A
briga com o espelho, o reflexo mais rápido, o que é feito por sua imagem, é
repetido imediatamente contra o feitor (objeto), diante disso sabemos o que
deve ser feito para que não aconteça o que nos incomoda, se não gostamos que
olhem para direita, não vamos olhar para direita, a probabilidade de que isso aconteça
aumenta de acordo com a concentração em não fazer isso, por outro lado, se não
nos atermos, um olhar para a direita pode acontecer despercebido, de forma tão ágil
que questionamos, se realmente olhamos para a direita, então a questão passa a
incomodar, no fundo sabemos se olhamos ou não para a direita, mas nossa
preocupação é com a imagem refletida, será que ela olhou?
Aquele
equilíbrio entre se ater muito ao olhar e a distração é tão complexo a ponto de
quase não existir, ele se faz no breve momento de loucura onde não sabemos se
somos a imagem, ou imagem refletida, se o reflexo controla nossas ações ou
nossas ações são controladas pelo que será refletido.
Tudo
pode ser diferente se o responsável pelo reflexo for outra coisa se não o
espelho, no mito da caverna de Platão, o foco são nas sombras de coisas fora da caverna,
a relação com o próprio reflexo, ou porque não emprestar a palavra (não todo o
conceito) “sombra” do Jung no lugar de reflexo. A sombra não tem tantos
detalhes como a imagem refletida de um espelho, se olhar para a direita só com
o olho isso não será refletido na sombra, sabemos de certa forma da limitação
da sombra, então nos permitimos alguns “abusos”, mas a questão se da na
transição de quando somos a sombra nos olhando, quem controla quem? O objeto ou
a sombra? Para se livrar da sombra basta viver no escuro, porem, não somos uma espécie
adaptada para a escuridão, precisamos da luz, e essa nos trás a sombra?
Só
nos permitimos a escuridão quando o momento não é nosso, e sim do inconsciente,
ao dormir.

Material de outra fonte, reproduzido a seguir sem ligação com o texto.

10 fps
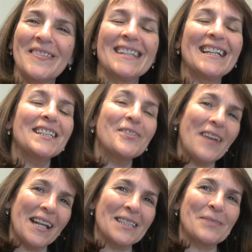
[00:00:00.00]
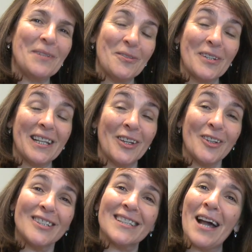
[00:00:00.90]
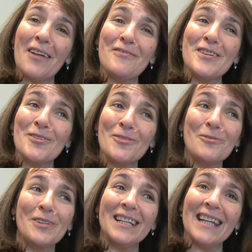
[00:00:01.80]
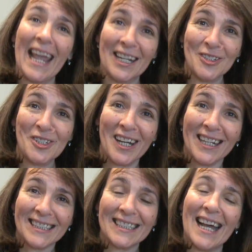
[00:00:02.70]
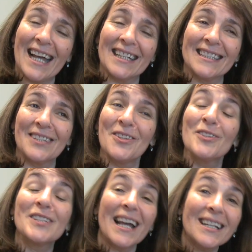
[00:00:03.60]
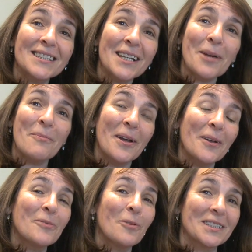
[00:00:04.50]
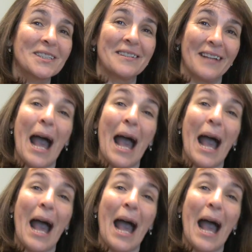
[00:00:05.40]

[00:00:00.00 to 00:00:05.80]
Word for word: Today's event's been really good. I feel really energised and enthusiastic about what's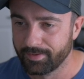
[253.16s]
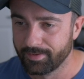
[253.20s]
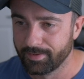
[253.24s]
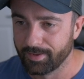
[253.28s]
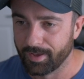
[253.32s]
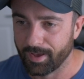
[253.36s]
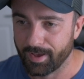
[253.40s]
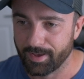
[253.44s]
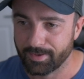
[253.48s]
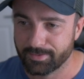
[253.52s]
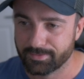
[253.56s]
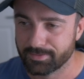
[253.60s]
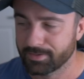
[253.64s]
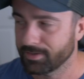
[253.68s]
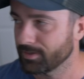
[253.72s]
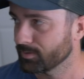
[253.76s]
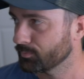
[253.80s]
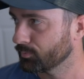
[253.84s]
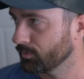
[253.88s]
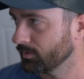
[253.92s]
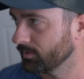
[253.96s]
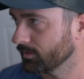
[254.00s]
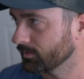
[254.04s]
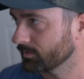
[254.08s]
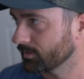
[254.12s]
Uh, so let's
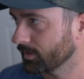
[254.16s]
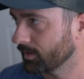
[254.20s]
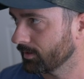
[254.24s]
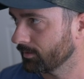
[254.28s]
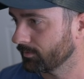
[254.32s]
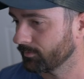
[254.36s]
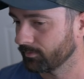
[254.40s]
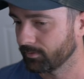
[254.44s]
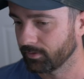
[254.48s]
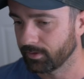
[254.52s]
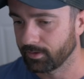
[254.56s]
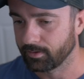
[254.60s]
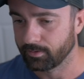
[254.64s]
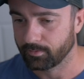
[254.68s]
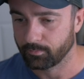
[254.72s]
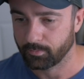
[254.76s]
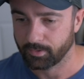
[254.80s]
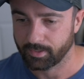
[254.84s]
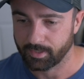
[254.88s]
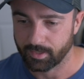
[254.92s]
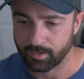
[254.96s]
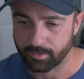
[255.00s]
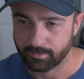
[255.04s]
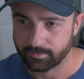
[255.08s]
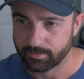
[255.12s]
print this out, uh, we
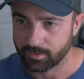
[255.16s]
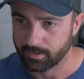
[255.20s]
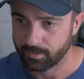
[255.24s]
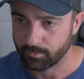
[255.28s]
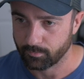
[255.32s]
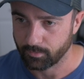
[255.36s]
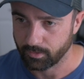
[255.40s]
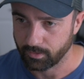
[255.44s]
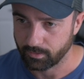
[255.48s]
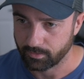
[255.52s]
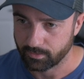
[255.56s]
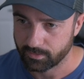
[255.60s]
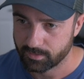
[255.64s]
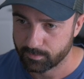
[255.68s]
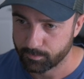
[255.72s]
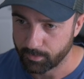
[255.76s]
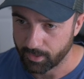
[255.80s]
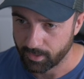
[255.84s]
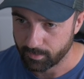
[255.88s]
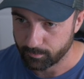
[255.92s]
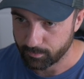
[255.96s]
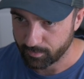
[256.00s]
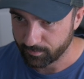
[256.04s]
get exactly what you'd expect. But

A escuridão é uma sombra que esta tão perto de nós que não
conseguimos ver o contorno que da forma, ficamos tão “fracos” que dormimos, ou
seja, nos entregamos a sombra, algumas vezes essa entrega é prazerosa, outras extremamente
cruel.
A
sombra é um “negativo igual”, nós precisamos de luz, ela existe da mesma forma,
mas na ausência de luz. Existimos em tempos diferentes porque em alguns
momentos não há luz. Nos é devolvido no sonho os reflexos de outros tempos ou
momentos e por sermos presos ao reflexo imediato, na maioria das vezes não
entendemos ou ficamos perturbados com ações que nós ou (e) nossa sombra fez.
Na
relação coletiva nossa sombra acaba por se misturar com outras, os movimentos
são conhecidos, mas estão sendo feitos em tempos diferentes, algumas vezes deduzimos
o movimento por olharmos a partir de nosso tempo, conseguimos interagir de
forma menos conflituosas com o objeto (outros) do que com as sombras. Hora é a
sombra do mito da caverna, hora é a sombra do conceito de Jung.
A
sombra talvez seja nosso demônio da guarda.